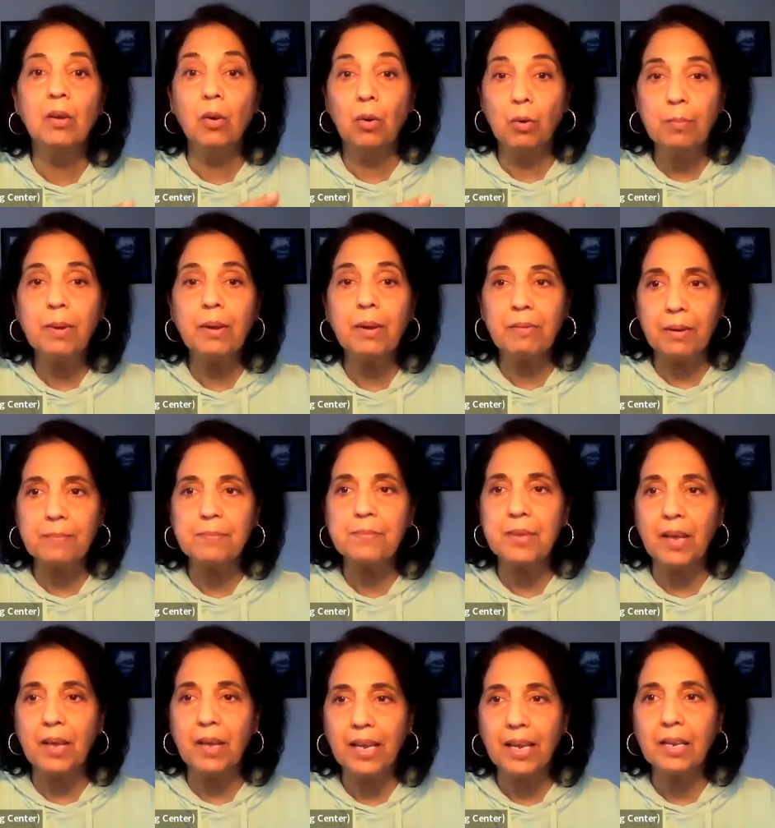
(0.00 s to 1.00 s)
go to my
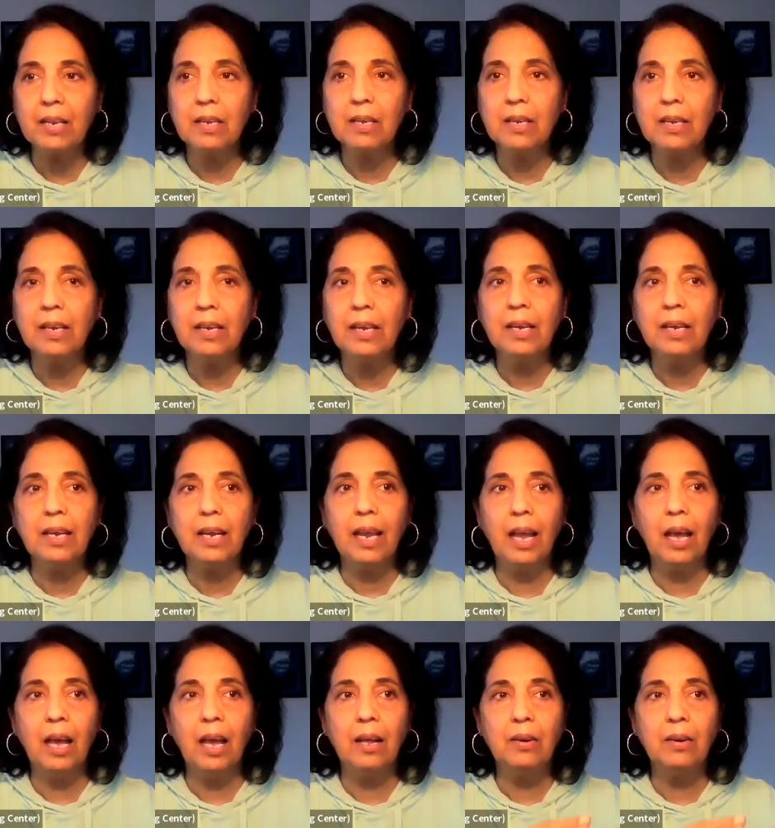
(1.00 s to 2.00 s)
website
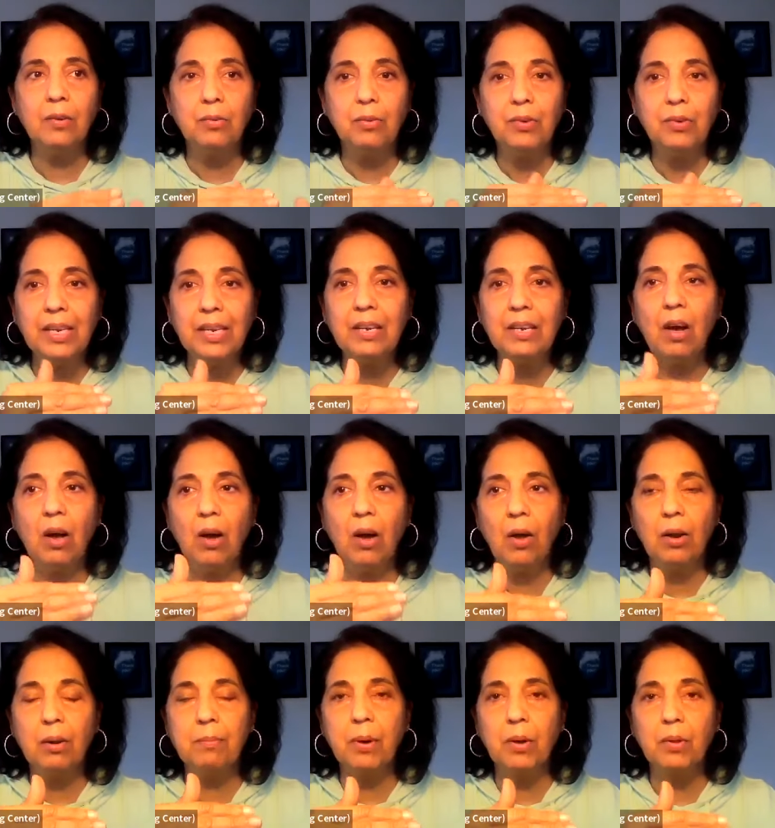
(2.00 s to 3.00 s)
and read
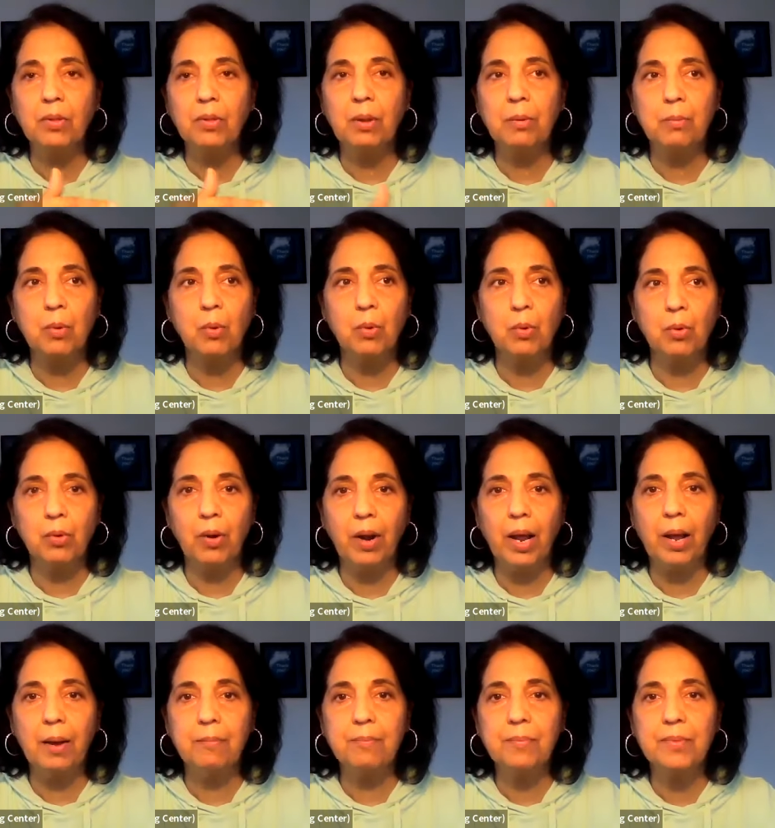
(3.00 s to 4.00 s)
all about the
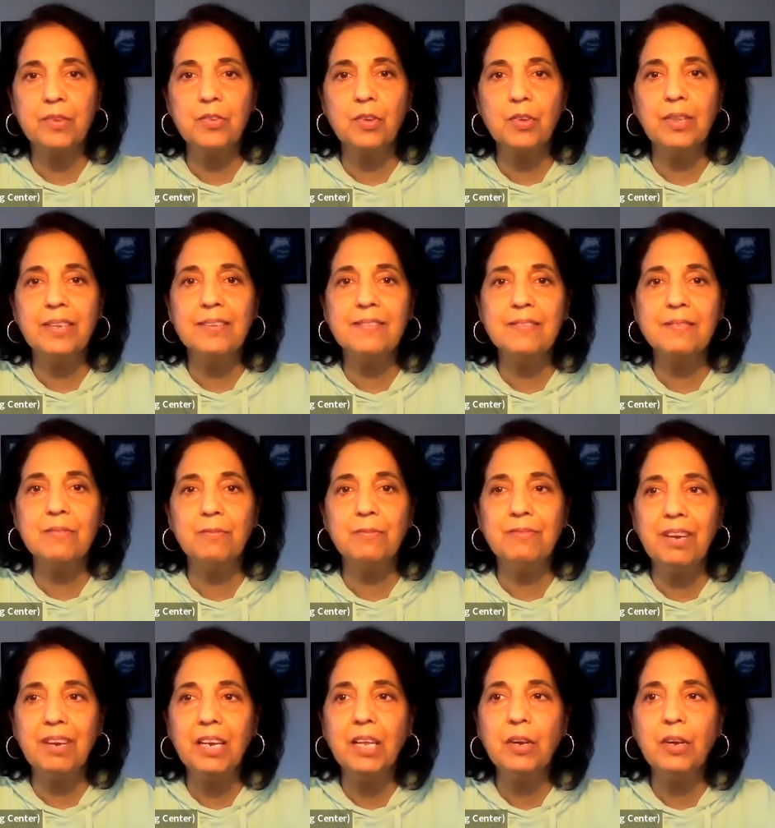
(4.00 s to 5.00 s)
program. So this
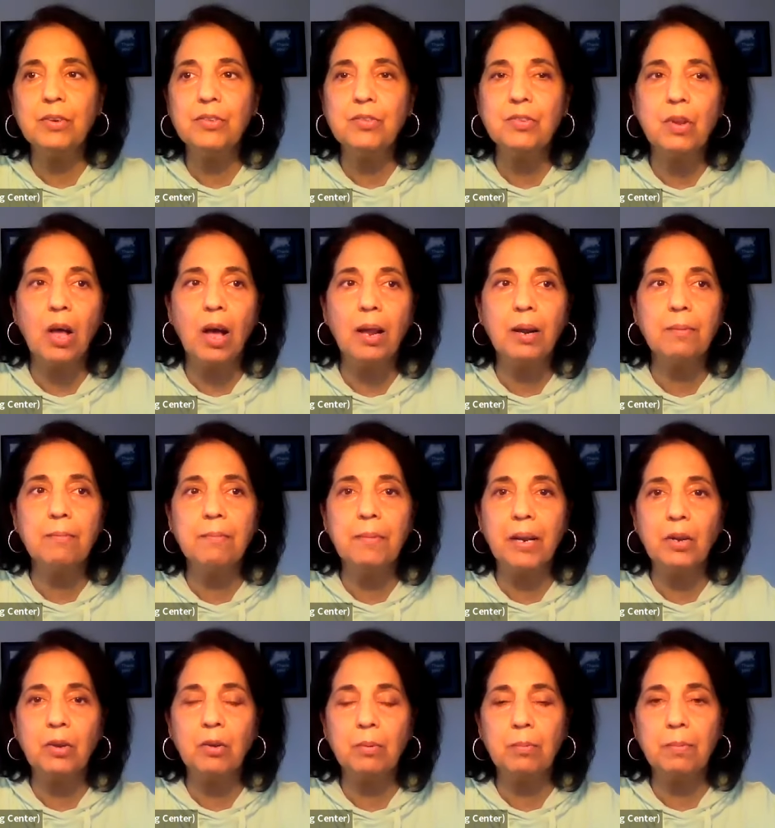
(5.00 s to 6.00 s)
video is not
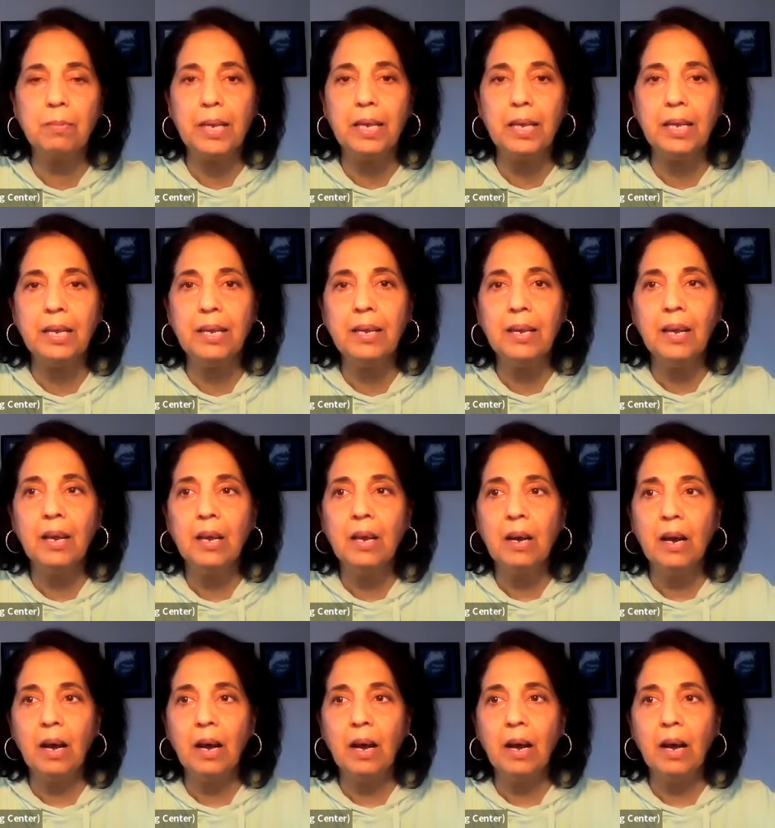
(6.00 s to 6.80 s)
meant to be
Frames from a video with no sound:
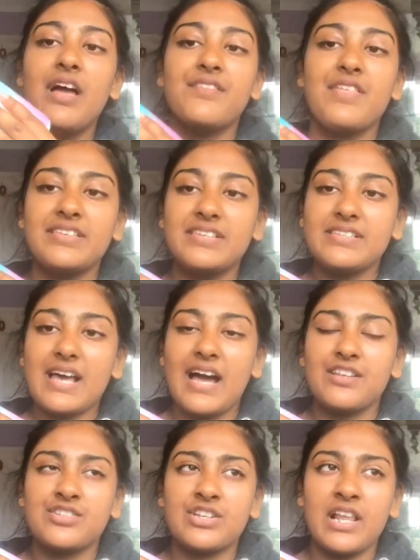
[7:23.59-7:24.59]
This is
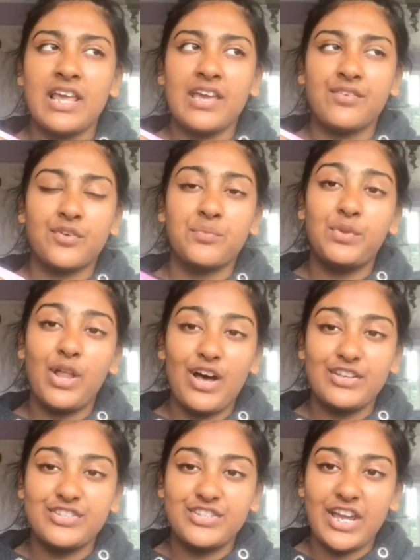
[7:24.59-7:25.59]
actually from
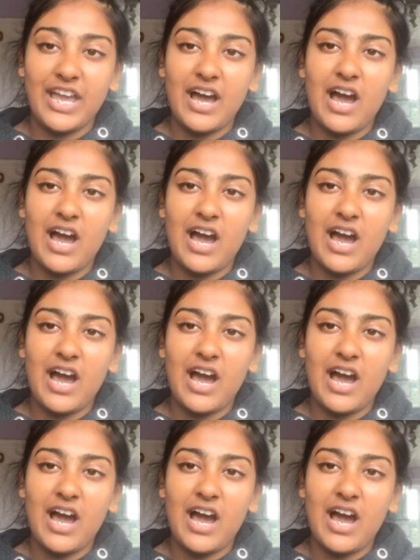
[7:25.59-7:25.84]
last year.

• • • • •

### Task description:
Return the material exactly as it reads, though without the pictures it holds.

### Response to the exercise:
(0.00 s to 1.00 s)
go to my
(1.00 s to 2.00 s)
website
(2.00 s to 3.00 s)
and read
(3.00 s to 4.00 s)
all about the
(4.00 s to 5.00 s)
program. So this
(5.00 s to 6.00 s)
video is not
(6.00 s to 6.80 s)
meant to be
Frames from a video with no sound:
[7:23.59-7:24.59]
This is
[7:24.59-7:25.59]
actually from
[7:25.59-7:25.84]
last year.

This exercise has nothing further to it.